The problem with sick days, for me, is that finding myself with a whole day I’d otherwise be sacrificing to the gods of work, I don’t want to waste my opportunity to get stuff done, go places I’d normally never see and do stuff I’d normally never do.  There’s a plethora of art galleries and museums I heartily neglect, a world of books I intend to read which perch on my To Be Read shelf.  (In truth, this is more like my To Be Read shelves, and is on the brink of becoming my To Be Read bookcase.  I estimate it will be a To Be Read library by the time I retire. I really ought to buy shares in Waterstone’s).

Unfortunately the nature of sickdays, is that I’m, not to put too fine a point on it, sick. Well, usually.  Or sometimes, at least.

 I may want to fill my time with worth, but the sad truth is I’m more likely to sleep until midday, wake for a Lemsip and then spend the day dozing in and out of consciousness whilst listening to some play on Radio 4 about a bunch of middle class people uncovering the secrets of their grandparents’ abuse of servants in India during the Raj, or some other offering from the Radio 4 write-by-numbers drama factory. By the time I feel anywhere near rested enough to do something, it’s pretty much the time I’d be getting home anyway.

Johnny Rotten, before he became the face of whatever dairy product it is he advertises, once asked ‘ Ever get the feeling you’ve been cheated?’ . Yes, Mr Rotten, I have. Every time I waste a sick day on actually being sick. 

What is more annoying than this is when the sickness pounces and it is not a work day.  There is no greater injustice in this world* than arriving home on a Friday to discover that your body has developed a malfunction which results in being bed bound and incapable of doing anything beyond groaning and making Mr Kleenex rich**.

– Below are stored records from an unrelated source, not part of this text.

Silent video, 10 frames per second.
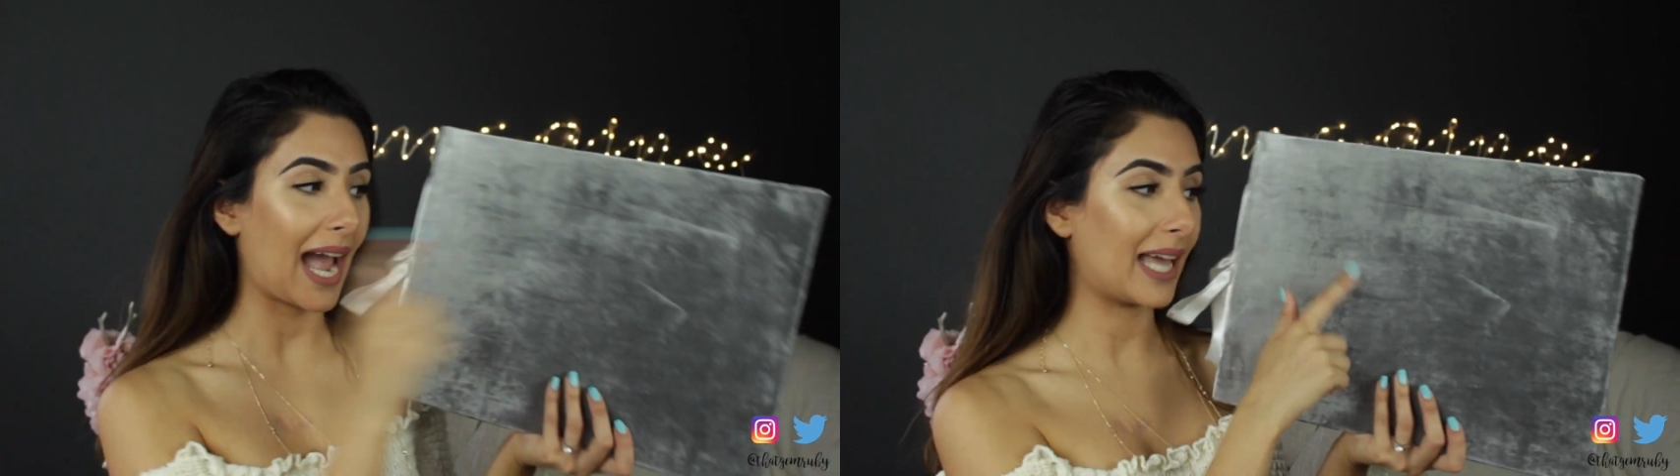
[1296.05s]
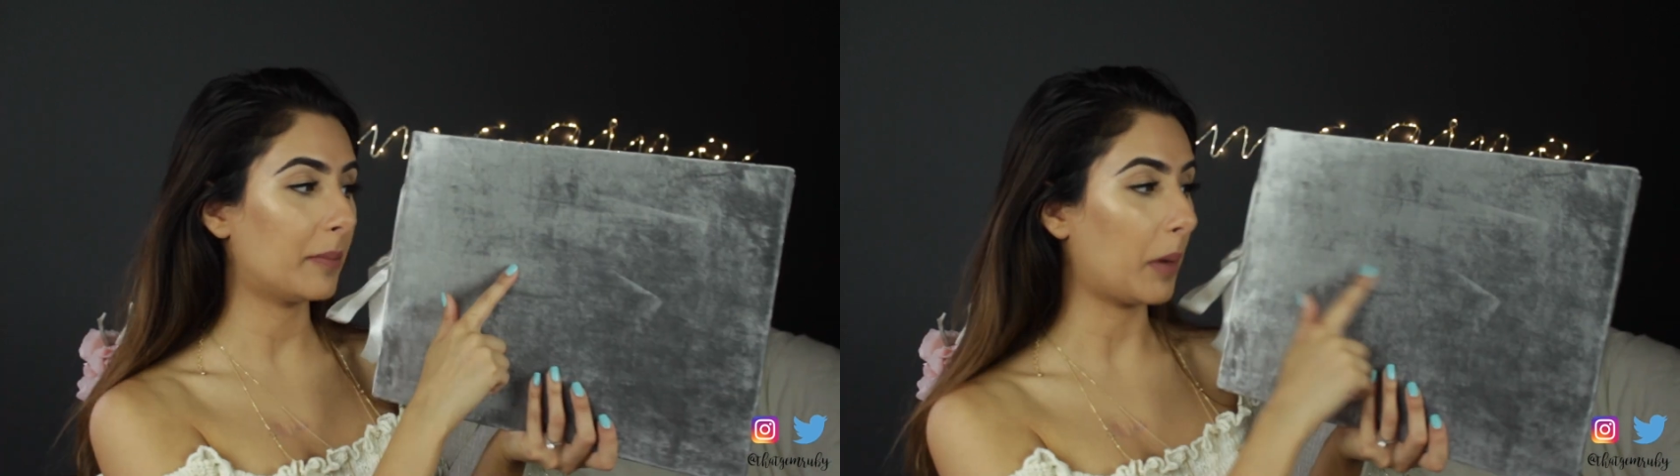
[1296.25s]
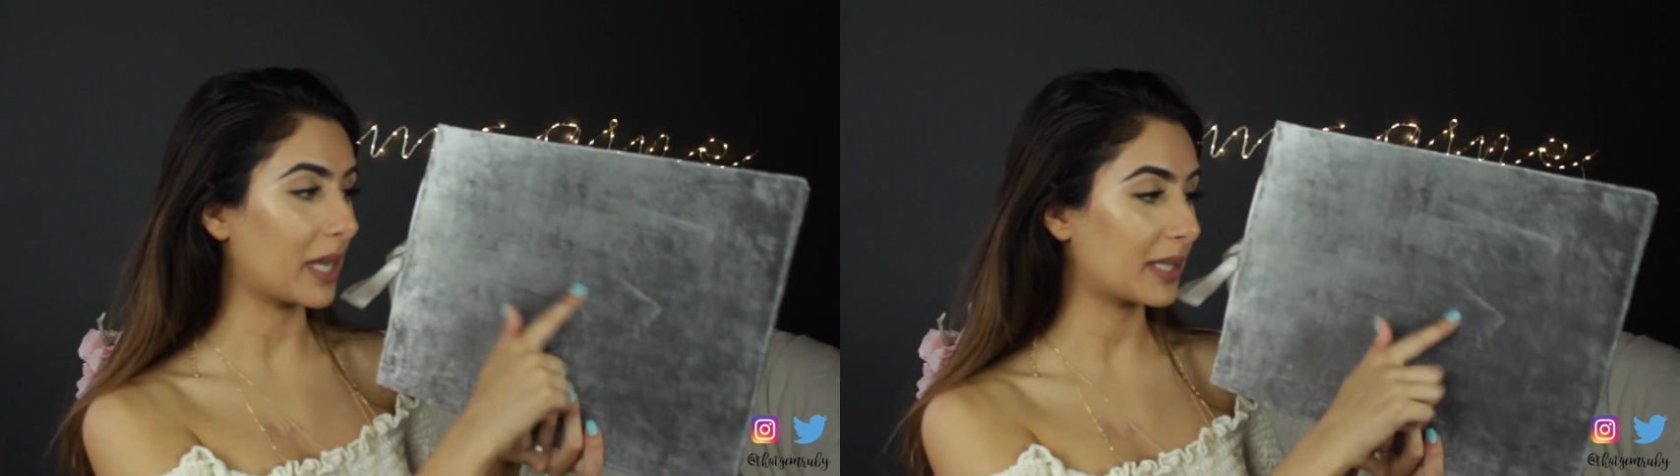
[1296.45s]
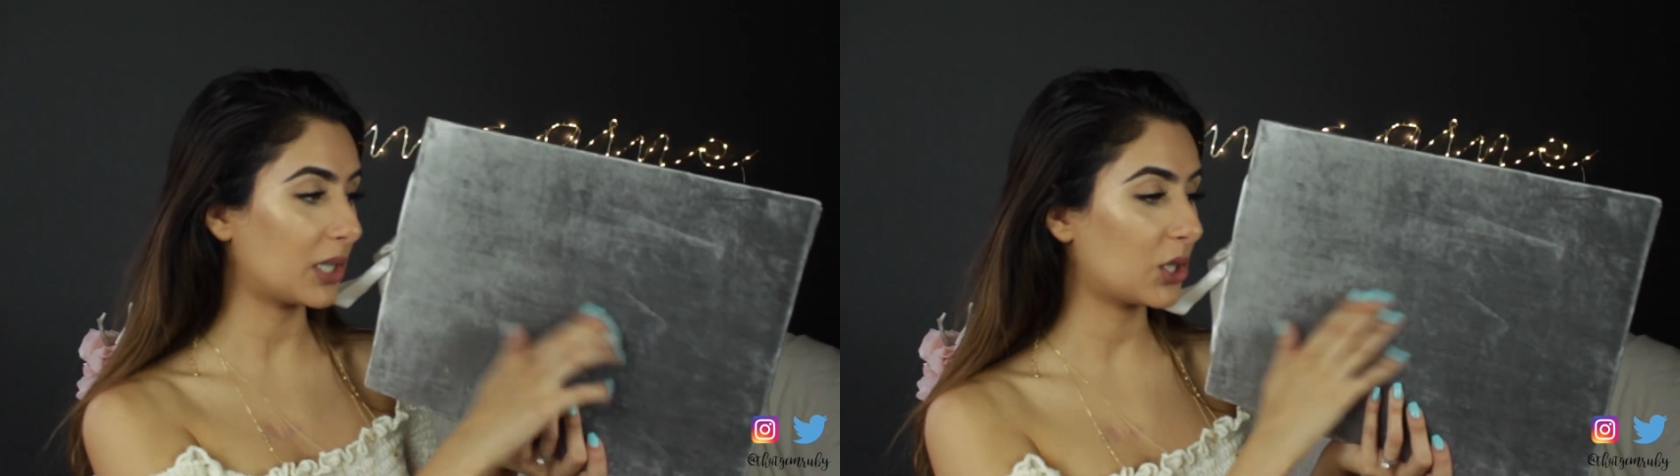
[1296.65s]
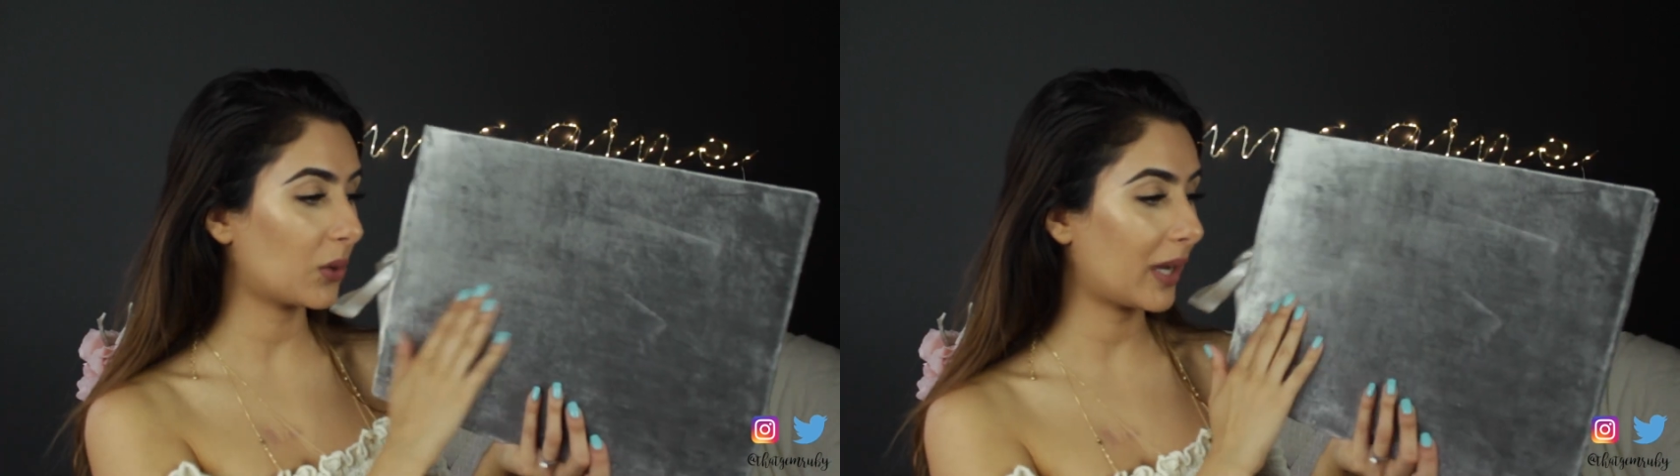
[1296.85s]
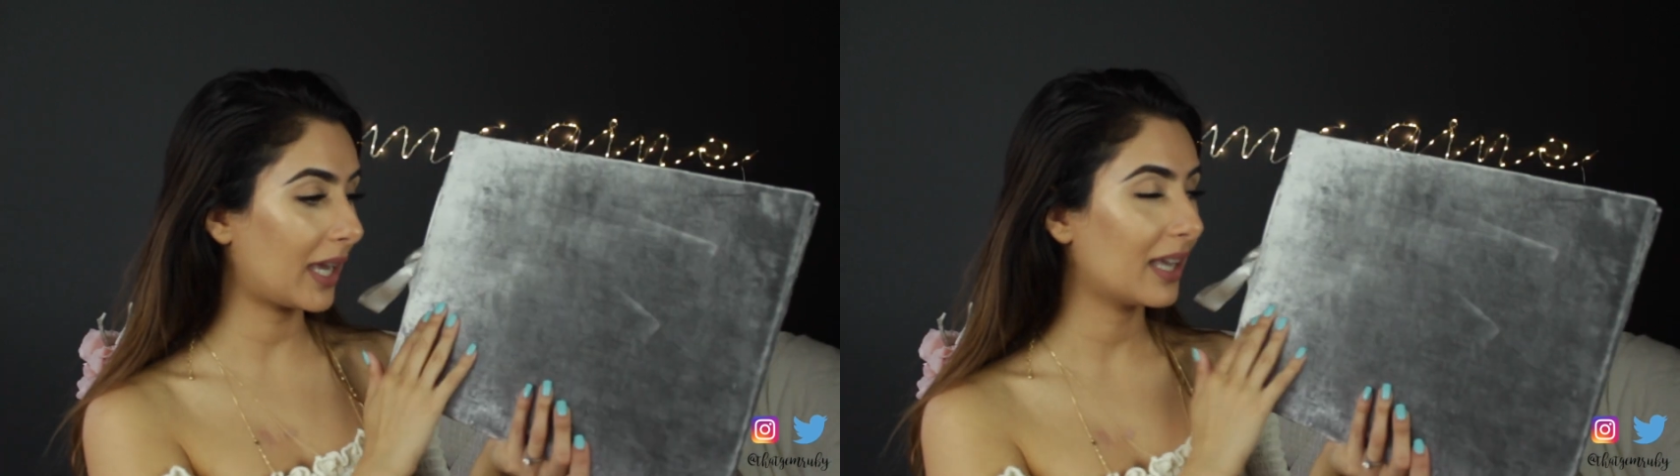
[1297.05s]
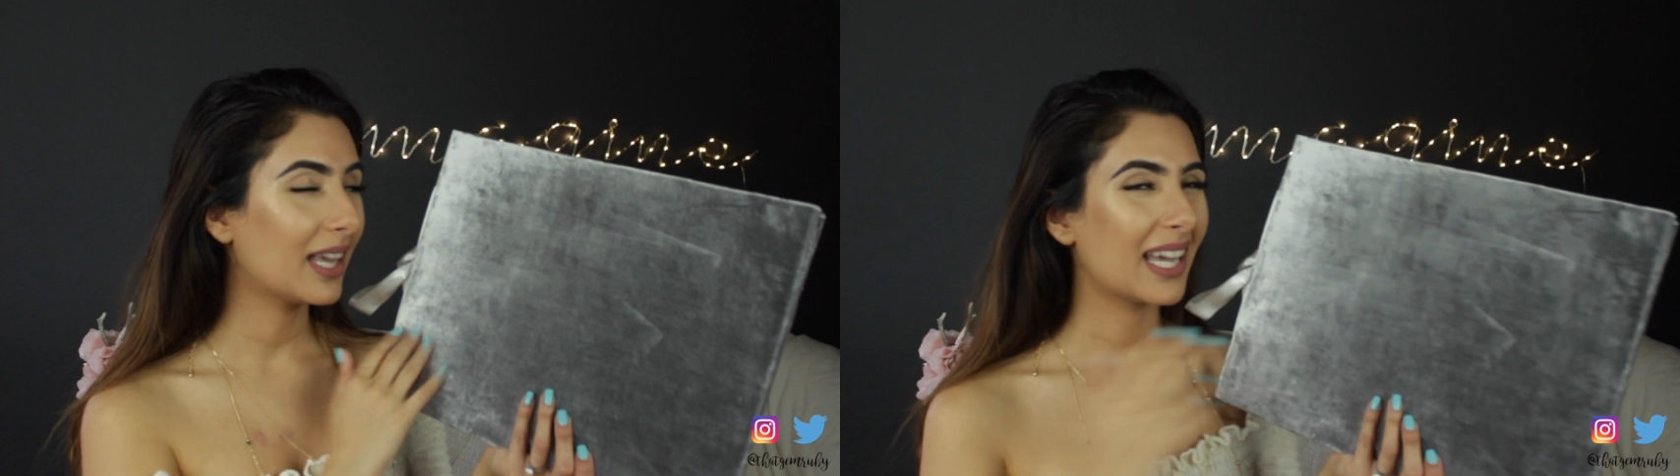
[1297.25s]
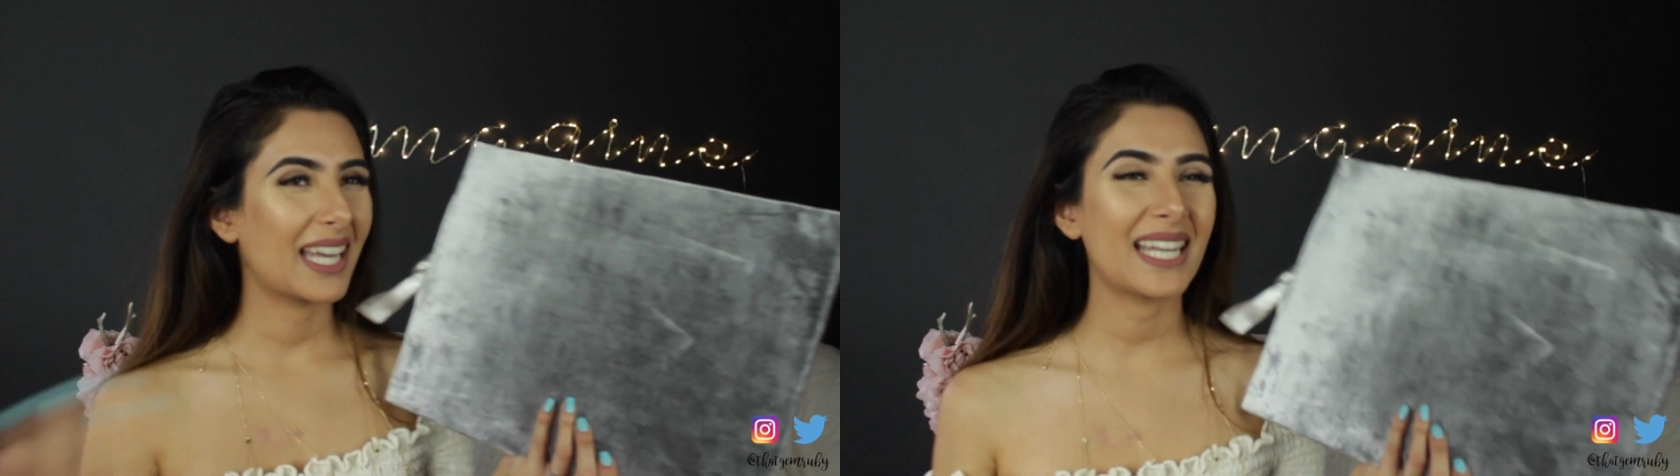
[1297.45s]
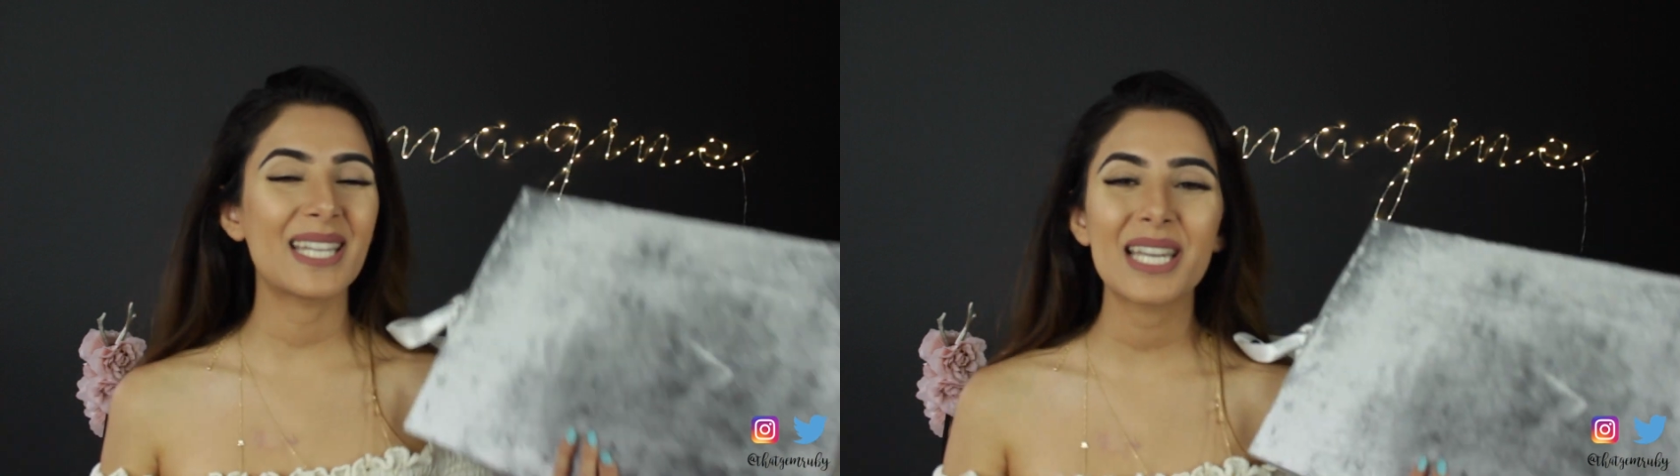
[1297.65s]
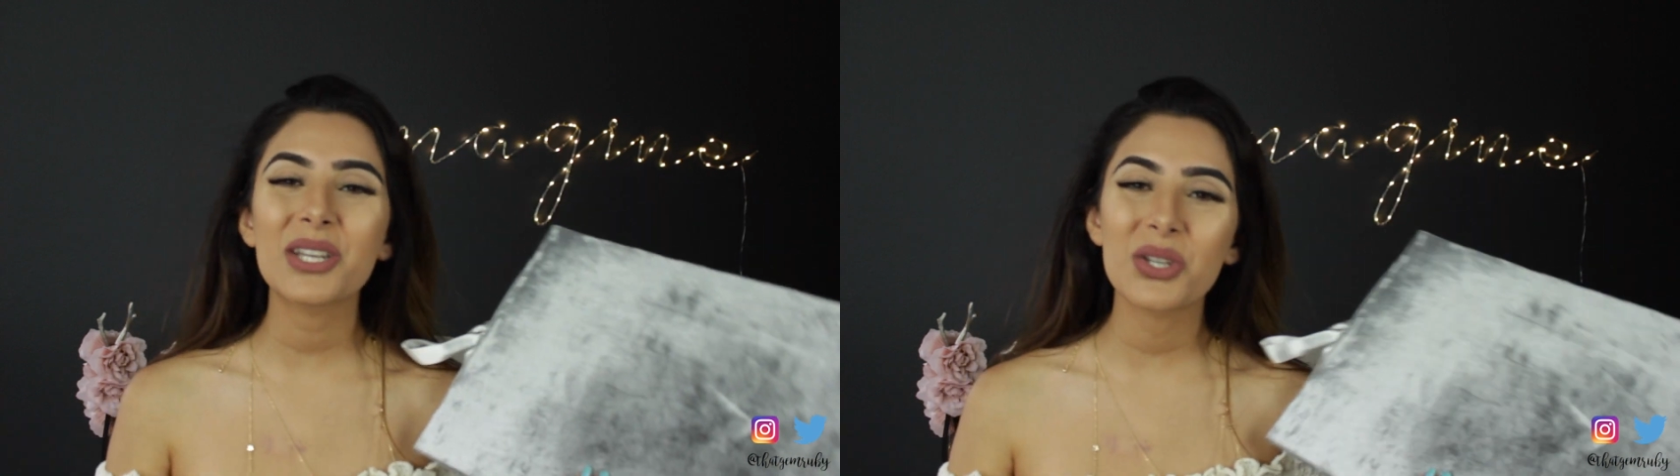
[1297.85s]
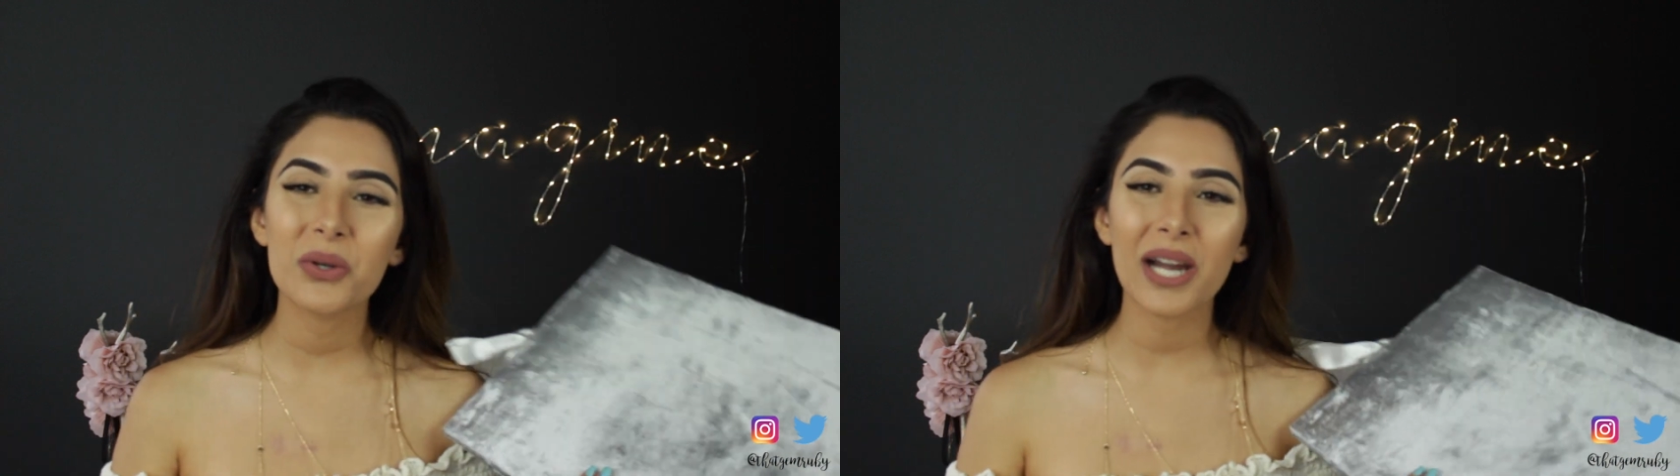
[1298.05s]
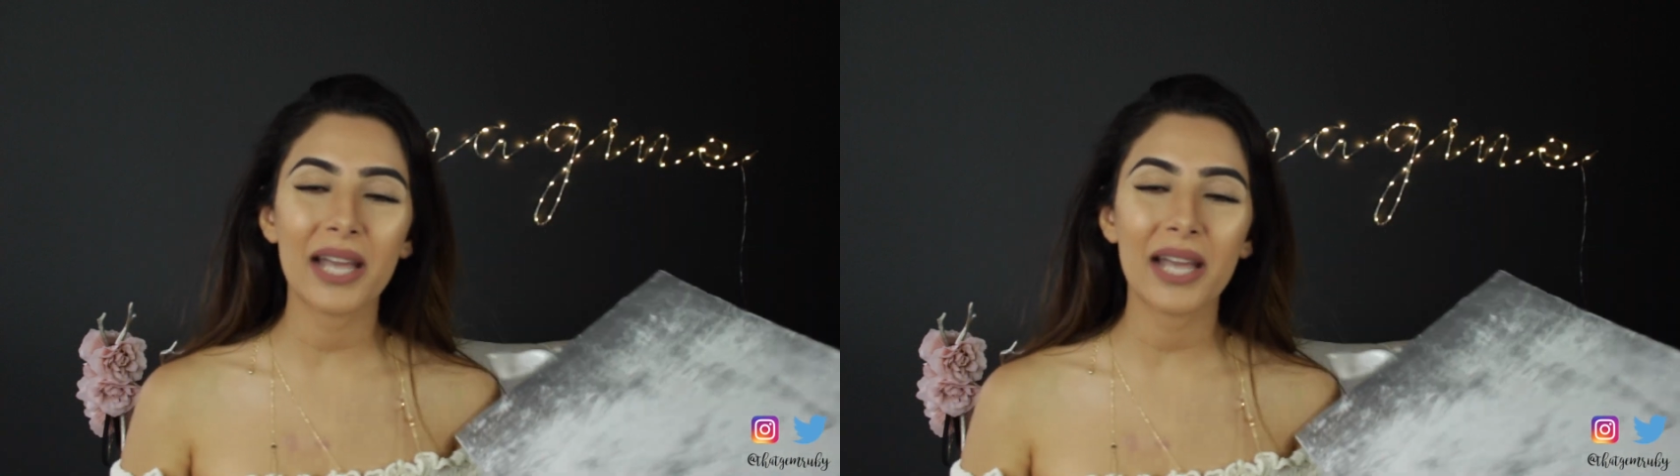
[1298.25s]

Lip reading: add embossing to it, and I didn't do it.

The real shit-smeared nail in the coffin of life here is that, no matter how extraordinarily unwell you are, you will always have recovered by Monday, and have no legitimate excuse to take a sick day. This, along with the existence of the parasitic wasp and Alex Ferguson, is the keystone on which I base my unshakeable belief that there is no God.

And, on that theological bombshell, I’m withdrawing back under the covers because I’m feeling slighty queasy. And, unbelievably, I’m on holiday. Today I planned to do those things I neglect – play guitar, read a book, leave the house.  Curse you, lack of God.   So, instead, I’m off to have that same fitful dream in which a thousand gloomy towers of unread books loom over me, berating me in thunderous tones for depriving them of their destiny while a billion tiny pixies adorned in Waterstone’s T-shirts dance gleefully on piles of burning money.  It’s a recurring highly vivid dream.

If only I knew what it meant.

*This is obviously a lie.
**From blasting snot out of your nose, you filthy minded guttersnipe.